Following up on this morning’s successful Falcon-9/Dragon launch, I’ve learned that ashes of the late actor James Doohan, who of course played the irascible Chief Engineer Montgomery Scott on the original Star Trek and who died in 2005, were along for the ride. Remains of 300 people, including Doohan and Mercury-era astronaut Gordon Cooper, were carried aloft on the Falcon rocket’s second stage; while this payload was not technically part of the Dragon capsule, I like to think Starfleet’s Miracle Worker at least imparted a little good luck to the fledgling spacecraft.
Also, if you don’t quite understand what the fuss over this one little launch is all about, allow me to direct your attention to a nice piece by space reporter MIles O’Brien,* who spells it out the significance of today’s events quite handily:
Supporters of [NASA’s Commercial Orbital Transportation Services program] say it is tantamount to subsidizing nascent airlines in the barnstorming days by giving them contracts to fly the mail. The government didn’t tell Henry Ford how to build his Tri-Motor, but the mail those planes carried was an effective taxpayer tool to encourage a whole new industry – eventually making it possible for millions of people to board planes with as much fanfare as if they were buses – and then moan if they are five minutes late pushing back from the gate.

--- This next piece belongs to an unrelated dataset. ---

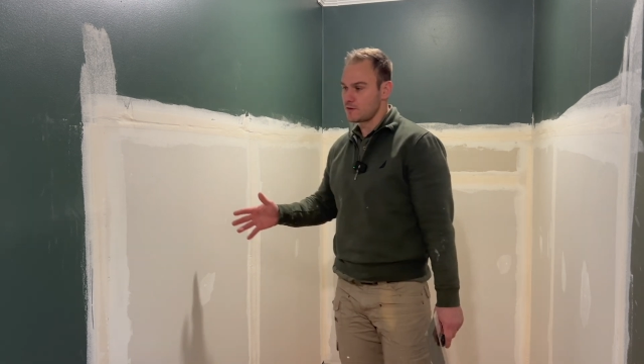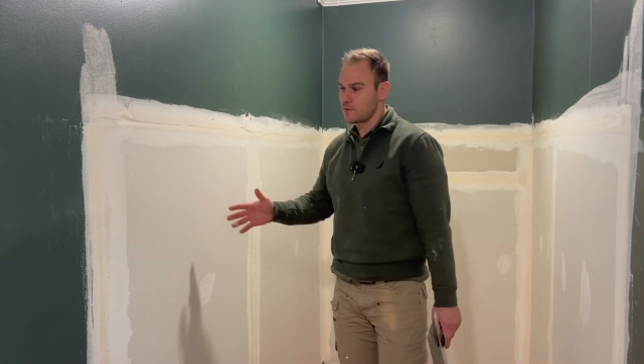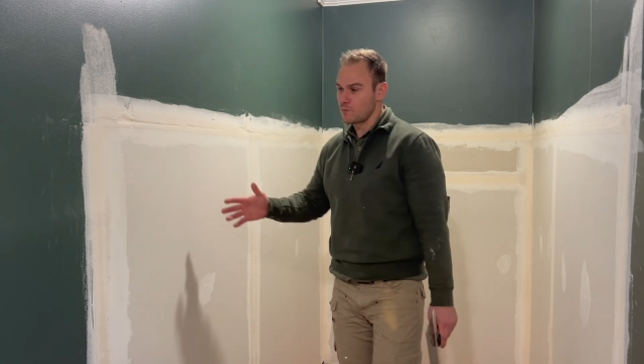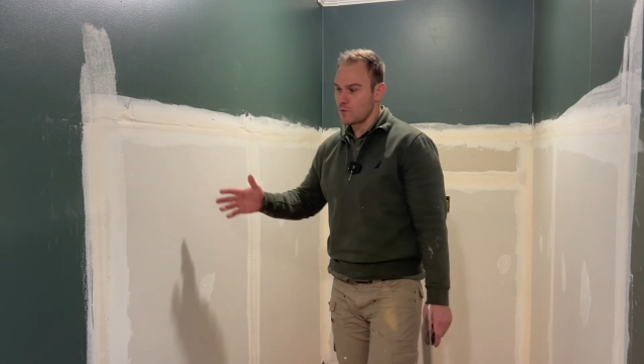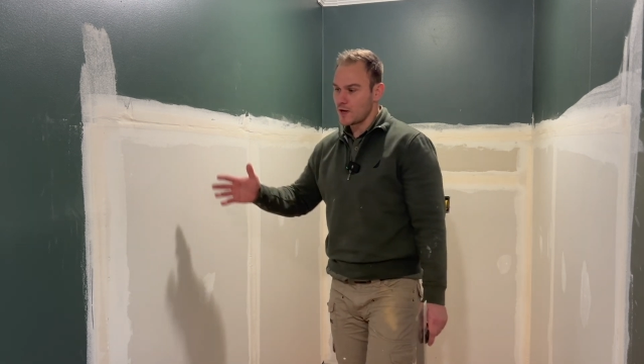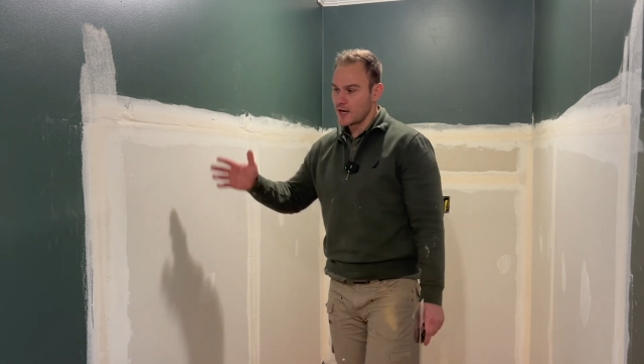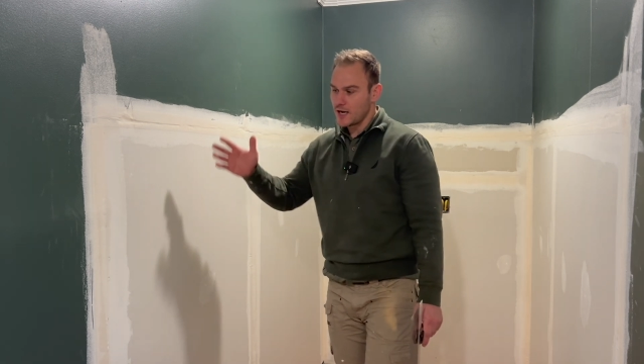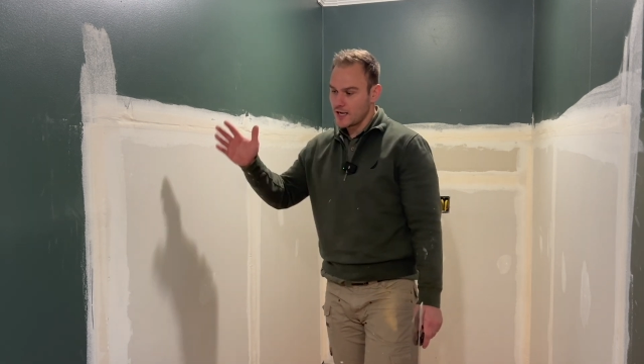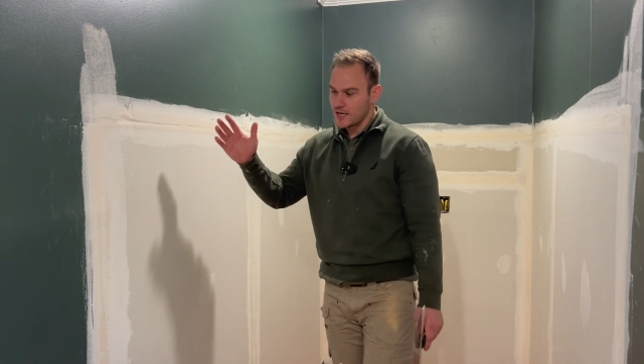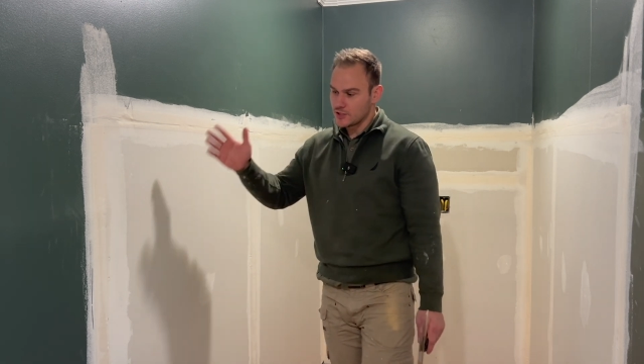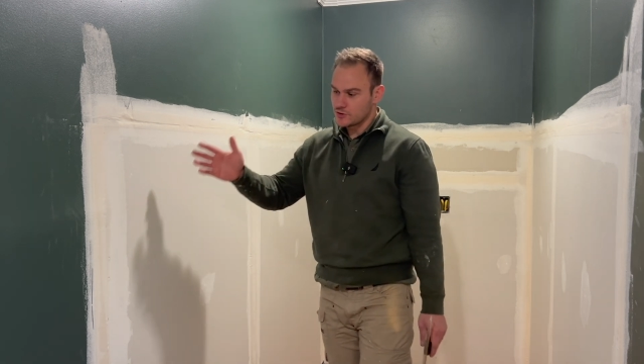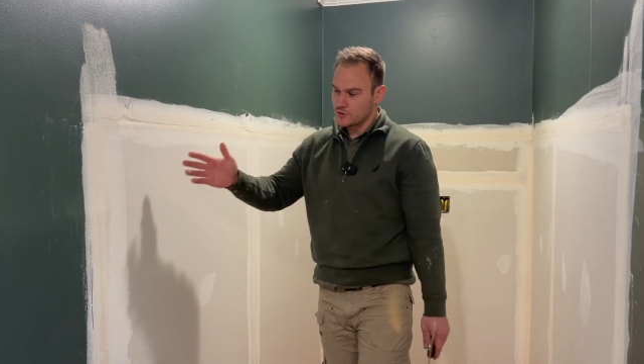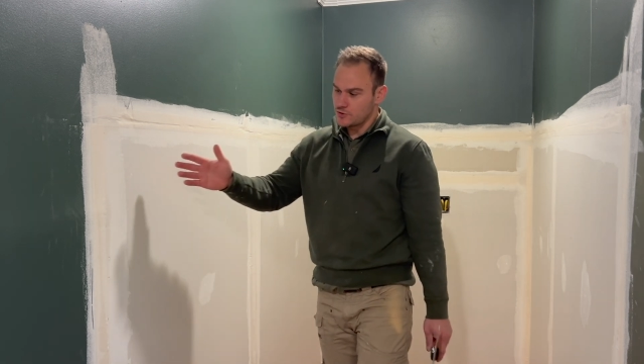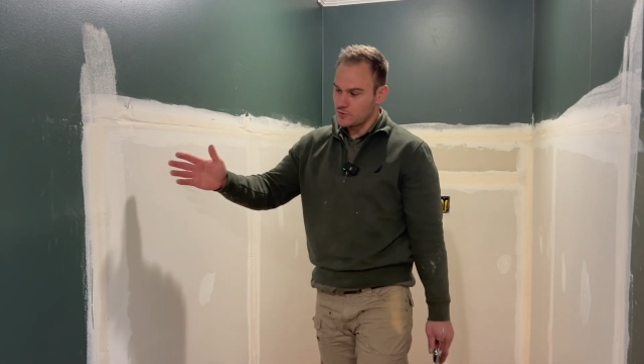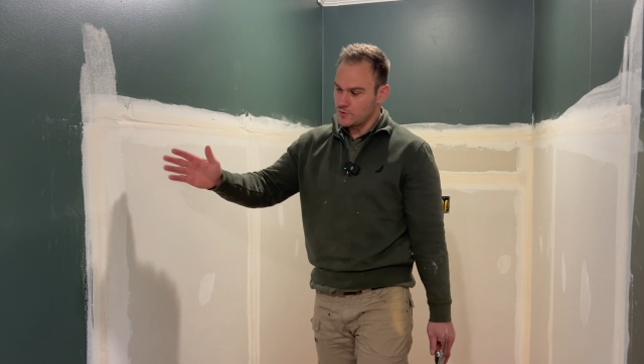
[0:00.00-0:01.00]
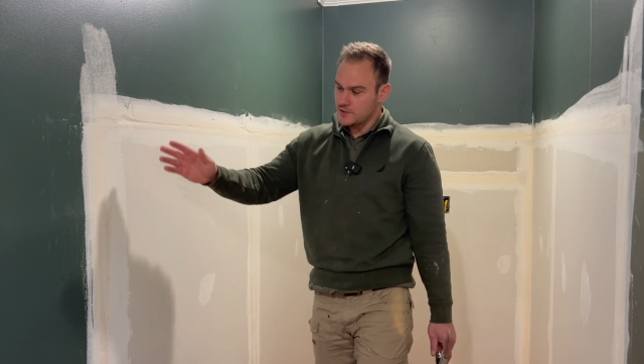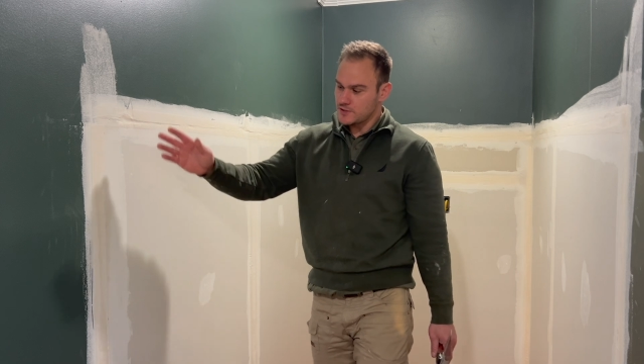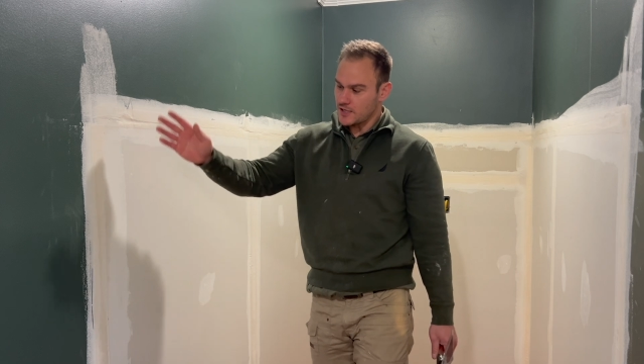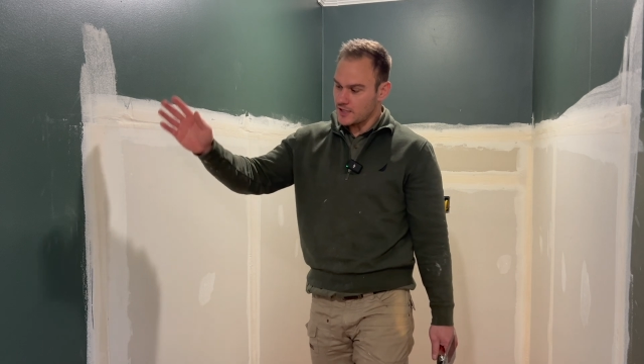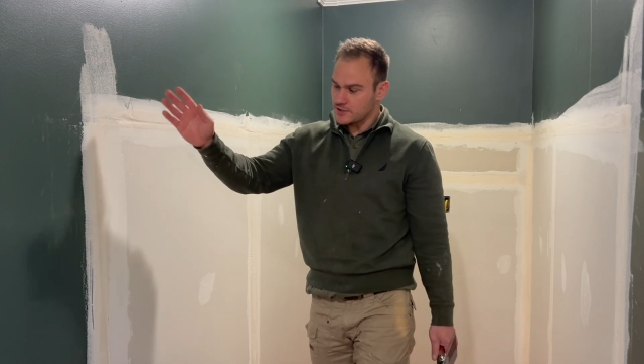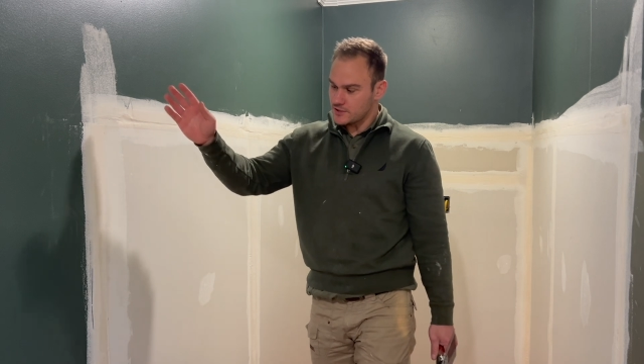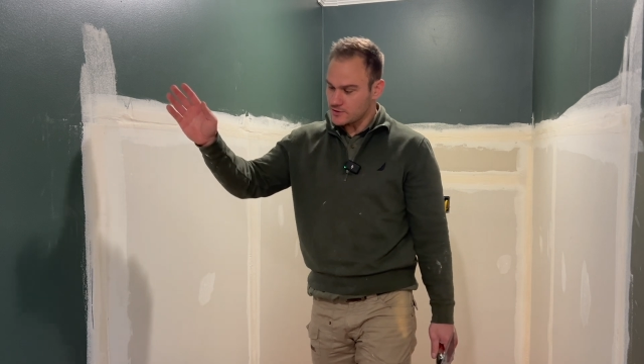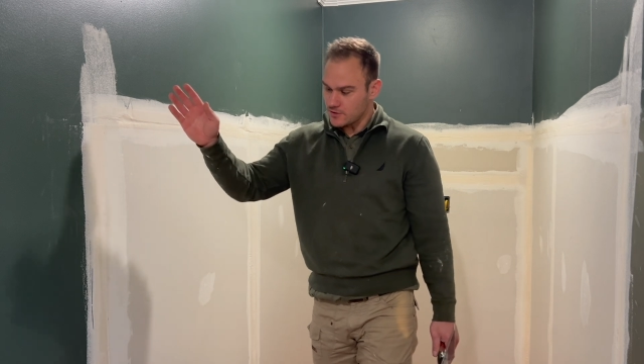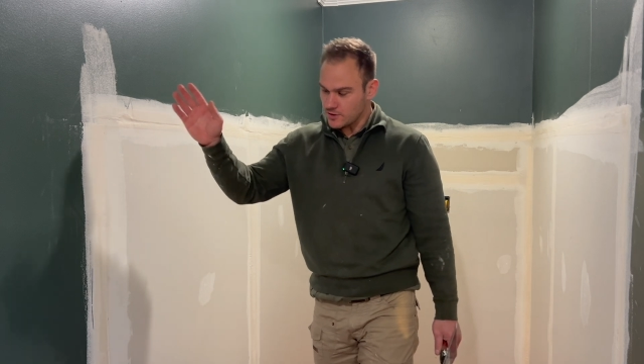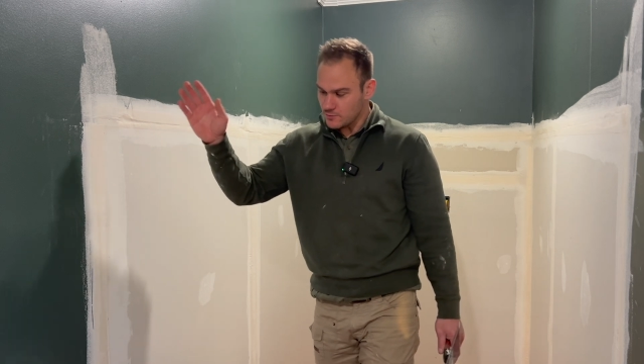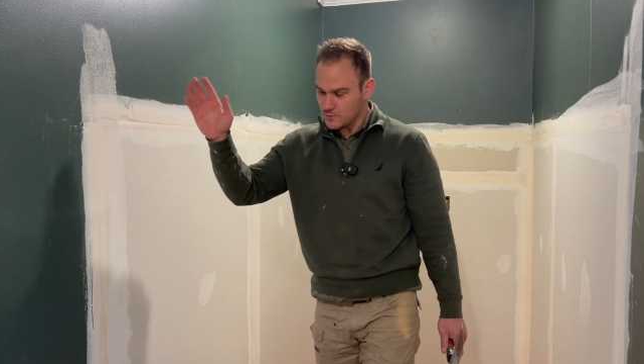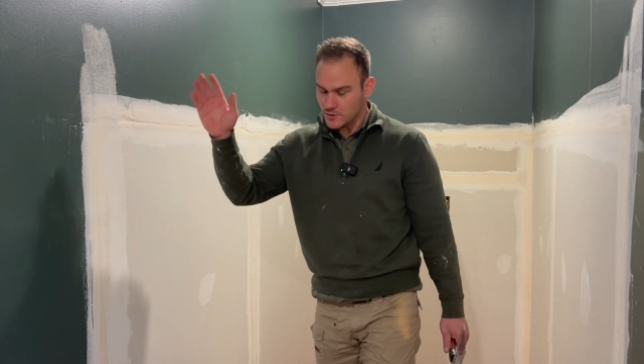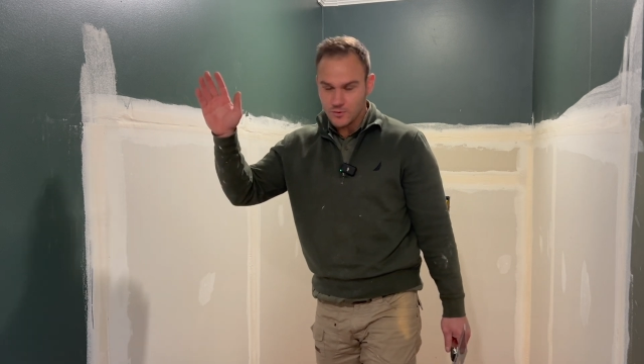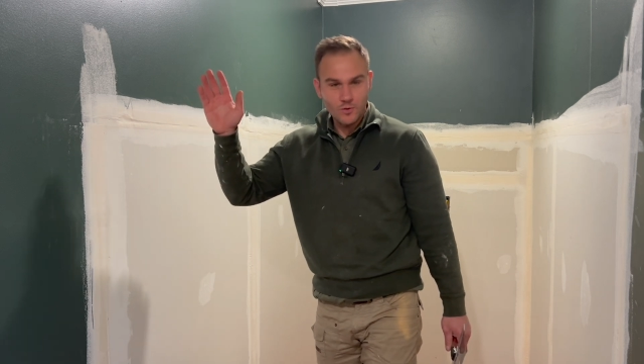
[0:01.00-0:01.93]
What I like to do is I start with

It would be nice if space travel could be that routine some day. And the Shuttle, a vehicle that I love and miss, was never going to get us there.
That’s pretty much my attitude as well. As hard as I’m grieving for my shuttles and wish they could still be flying in some capacity, they hard reality is that they didn’t bring us the future we imagined. SpaceX and the Dragon might not either, but it’s a step in the right direction.
* I always smile when I run across an article by Miles O’Brien. He’s an excellent reporter who has a real flair for boiling technical information down to where laypeople can understand it, and he genuinely seems to love the aviation and space-related subjects he specializes in. He also happens to share his name with a fictional character from the Star Trek universe, Chief Miles O’Brien, played by Colm Meaney, who was a Scotty-type engineer who could fix anything on both The Next Generation and Deep Space Nine. It’s not quite irony… but it is an amusing coincidence.